El Eternauta, la icónica historieta argentina creada por Héctor Germán Oesterheld y Francisco Solano López, ha vuelto al centro del debate cultural y político tras ser retirada de algunas escuelas por decisión del gobierno nacional. Considerada una obra maestra de la historieta latinoamericana, la historia narra una invasión alienígena sobre Buenos Aires que se convierte en una metáfora de la resistencia colectiva. El protagonista, Juan Salvo, es un símbolo del hombre común enfrentando lo desconocido y lo opresivo.

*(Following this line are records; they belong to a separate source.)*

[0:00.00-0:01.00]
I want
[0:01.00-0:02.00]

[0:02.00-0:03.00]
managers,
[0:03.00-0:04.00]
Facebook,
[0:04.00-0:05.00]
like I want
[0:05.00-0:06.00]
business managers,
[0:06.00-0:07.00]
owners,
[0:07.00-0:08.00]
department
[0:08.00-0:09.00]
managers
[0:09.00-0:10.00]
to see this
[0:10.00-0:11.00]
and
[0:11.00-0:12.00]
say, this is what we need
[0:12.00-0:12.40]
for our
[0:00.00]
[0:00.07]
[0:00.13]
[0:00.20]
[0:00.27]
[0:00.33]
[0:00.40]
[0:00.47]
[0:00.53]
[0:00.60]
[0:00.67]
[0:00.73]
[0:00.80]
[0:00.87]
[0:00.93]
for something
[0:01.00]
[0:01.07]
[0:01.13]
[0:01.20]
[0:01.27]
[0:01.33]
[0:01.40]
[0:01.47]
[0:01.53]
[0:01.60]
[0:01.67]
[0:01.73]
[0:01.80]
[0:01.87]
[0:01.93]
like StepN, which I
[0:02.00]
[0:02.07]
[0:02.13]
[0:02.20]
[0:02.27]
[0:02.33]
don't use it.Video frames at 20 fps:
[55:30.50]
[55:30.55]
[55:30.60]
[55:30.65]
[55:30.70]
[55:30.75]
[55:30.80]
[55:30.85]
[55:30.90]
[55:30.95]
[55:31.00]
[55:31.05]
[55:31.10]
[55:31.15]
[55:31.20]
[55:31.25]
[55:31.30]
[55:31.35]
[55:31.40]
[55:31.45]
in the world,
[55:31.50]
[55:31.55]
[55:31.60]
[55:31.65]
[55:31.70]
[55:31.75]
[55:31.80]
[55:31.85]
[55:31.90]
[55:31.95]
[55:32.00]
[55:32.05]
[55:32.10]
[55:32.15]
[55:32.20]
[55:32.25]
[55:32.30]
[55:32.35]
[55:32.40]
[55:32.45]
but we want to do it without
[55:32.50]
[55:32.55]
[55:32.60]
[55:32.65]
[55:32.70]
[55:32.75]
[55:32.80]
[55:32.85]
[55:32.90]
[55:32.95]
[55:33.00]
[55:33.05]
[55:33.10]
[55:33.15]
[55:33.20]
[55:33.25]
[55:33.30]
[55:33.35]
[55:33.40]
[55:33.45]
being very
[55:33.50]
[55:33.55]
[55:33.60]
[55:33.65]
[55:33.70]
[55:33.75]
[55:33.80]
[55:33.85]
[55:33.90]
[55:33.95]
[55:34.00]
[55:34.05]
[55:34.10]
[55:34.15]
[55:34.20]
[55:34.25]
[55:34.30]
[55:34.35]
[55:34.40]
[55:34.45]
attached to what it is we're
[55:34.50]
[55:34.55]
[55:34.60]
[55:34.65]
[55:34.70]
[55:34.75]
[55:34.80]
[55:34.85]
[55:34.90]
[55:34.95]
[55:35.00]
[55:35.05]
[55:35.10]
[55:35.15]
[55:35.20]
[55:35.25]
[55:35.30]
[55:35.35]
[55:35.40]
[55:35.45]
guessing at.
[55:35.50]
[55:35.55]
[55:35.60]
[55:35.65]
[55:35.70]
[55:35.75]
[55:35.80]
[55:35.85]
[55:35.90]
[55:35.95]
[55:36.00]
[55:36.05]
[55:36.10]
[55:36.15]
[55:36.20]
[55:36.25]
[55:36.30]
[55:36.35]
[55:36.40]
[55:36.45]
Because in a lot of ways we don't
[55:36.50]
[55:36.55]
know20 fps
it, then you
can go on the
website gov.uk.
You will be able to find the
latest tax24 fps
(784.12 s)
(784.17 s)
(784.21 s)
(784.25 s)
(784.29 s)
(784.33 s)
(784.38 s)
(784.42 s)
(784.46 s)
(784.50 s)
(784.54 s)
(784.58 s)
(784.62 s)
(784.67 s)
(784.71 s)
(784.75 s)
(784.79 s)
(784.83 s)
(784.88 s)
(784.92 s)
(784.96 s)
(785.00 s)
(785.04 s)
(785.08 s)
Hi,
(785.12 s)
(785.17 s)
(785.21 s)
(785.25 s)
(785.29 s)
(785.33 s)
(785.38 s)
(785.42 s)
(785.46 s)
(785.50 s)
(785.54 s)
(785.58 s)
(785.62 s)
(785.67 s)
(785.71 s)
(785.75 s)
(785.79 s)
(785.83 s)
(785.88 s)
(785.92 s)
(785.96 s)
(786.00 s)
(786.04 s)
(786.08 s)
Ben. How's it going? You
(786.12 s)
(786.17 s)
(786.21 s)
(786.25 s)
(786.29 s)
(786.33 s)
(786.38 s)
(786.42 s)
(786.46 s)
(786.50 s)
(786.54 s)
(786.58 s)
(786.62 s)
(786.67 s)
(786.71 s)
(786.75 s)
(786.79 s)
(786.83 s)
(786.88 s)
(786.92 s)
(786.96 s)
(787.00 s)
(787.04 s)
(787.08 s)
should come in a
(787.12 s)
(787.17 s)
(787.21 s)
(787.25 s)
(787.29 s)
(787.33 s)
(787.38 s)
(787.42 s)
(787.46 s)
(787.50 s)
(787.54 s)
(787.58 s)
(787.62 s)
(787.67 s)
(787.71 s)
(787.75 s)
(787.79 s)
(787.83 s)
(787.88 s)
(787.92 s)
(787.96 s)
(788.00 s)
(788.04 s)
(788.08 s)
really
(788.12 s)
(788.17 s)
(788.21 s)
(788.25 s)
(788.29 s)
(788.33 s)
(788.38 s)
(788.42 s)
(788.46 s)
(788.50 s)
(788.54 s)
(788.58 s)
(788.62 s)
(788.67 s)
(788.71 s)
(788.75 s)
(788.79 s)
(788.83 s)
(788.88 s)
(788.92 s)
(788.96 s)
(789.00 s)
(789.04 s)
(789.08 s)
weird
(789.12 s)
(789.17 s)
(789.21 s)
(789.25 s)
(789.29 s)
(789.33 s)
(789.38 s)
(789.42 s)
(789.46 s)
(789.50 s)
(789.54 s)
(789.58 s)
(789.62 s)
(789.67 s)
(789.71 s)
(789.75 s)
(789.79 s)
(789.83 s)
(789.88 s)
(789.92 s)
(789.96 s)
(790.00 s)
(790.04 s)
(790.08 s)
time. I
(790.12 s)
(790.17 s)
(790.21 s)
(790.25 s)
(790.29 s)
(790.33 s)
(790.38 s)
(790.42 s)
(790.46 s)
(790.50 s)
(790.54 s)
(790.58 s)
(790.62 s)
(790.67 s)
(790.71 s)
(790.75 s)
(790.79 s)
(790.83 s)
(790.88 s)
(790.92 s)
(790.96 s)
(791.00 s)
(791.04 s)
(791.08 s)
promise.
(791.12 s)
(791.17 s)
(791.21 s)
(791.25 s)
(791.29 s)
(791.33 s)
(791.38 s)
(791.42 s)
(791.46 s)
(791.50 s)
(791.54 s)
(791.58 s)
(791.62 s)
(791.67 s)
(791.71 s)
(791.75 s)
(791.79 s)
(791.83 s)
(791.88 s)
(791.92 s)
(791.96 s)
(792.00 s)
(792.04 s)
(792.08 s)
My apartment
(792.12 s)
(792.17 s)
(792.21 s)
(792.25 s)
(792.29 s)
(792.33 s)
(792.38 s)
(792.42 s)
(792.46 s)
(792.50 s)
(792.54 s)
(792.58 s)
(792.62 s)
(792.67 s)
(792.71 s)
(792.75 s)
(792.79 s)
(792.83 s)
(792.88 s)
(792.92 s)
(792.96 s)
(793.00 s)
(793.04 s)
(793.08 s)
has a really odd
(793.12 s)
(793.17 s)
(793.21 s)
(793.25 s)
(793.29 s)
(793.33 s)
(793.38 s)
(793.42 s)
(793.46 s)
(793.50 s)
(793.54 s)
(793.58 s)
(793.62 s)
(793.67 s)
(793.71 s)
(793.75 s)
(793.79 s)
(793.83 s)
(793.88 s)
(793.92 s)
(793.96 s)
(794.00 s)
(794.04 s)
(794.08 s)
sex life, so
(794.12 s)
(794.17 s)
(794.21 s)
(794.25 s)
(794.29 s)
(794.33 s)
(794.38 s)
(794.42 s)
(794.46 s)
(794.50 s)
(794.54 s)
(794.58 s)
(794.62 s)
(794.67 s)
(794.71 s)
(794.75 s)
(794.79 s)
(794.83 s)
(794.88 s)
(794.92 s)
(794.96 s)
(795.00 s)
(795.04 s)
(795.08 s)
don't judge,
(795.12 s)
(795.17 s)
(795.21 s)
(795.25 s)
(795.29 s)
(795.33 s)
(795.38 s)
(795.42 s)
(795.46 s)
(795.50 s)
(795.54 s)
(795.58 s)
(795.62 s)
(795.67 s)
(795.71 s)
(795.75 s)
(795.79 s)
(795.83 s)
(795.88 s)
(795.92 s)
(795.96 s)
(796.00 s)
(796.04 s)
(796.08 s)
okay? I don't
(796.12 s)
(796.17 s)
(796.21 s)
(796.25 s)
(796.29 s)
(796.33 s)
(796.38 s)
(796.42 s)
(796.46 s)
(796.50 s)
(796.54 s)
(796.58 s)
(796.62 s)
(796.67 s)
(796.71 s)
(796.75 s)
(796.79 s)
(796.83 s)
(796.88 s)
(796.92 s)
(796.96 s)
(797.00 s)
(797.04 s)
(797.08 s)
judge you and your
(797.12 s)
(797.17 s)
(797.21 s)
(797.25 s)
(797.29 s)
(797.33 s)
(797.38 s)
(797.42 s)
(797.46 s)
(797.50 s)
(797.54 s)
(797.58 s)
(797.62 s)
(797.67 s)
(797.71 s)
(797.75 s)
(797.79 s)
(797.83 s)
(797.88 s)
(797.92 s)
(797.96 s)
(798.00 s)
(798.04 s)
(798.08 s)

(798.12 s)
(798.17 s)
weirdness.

La remoción del cómic de programas educativos ha generado polémica, ya que durante años fue valorado por su fuerte contenido simbólico y su capacidad de enseñar historia, política y ciudadanía. Críticos del gobierno de Javier Milei consideran esta medida parte de una estrategia más amplia de recorte y revisión ideológica del material educativo, bajo el argumento de eliminar contenidos “politizados” de las aulas.

El legado político de Oesterheld, desaparecido durante la dictadura militar por su militancia en Montoneros, convierte a El Eternauta en una obra cargada de memoria histórica. Su mensaje sobre la importancia de la solidaridad frente a la amenaza —en contraposición con el héroe individualista típico— lo posiciona como una figura incómoda en el actual clima de exaltación del mérito personal y la libertad individual como valores supremos.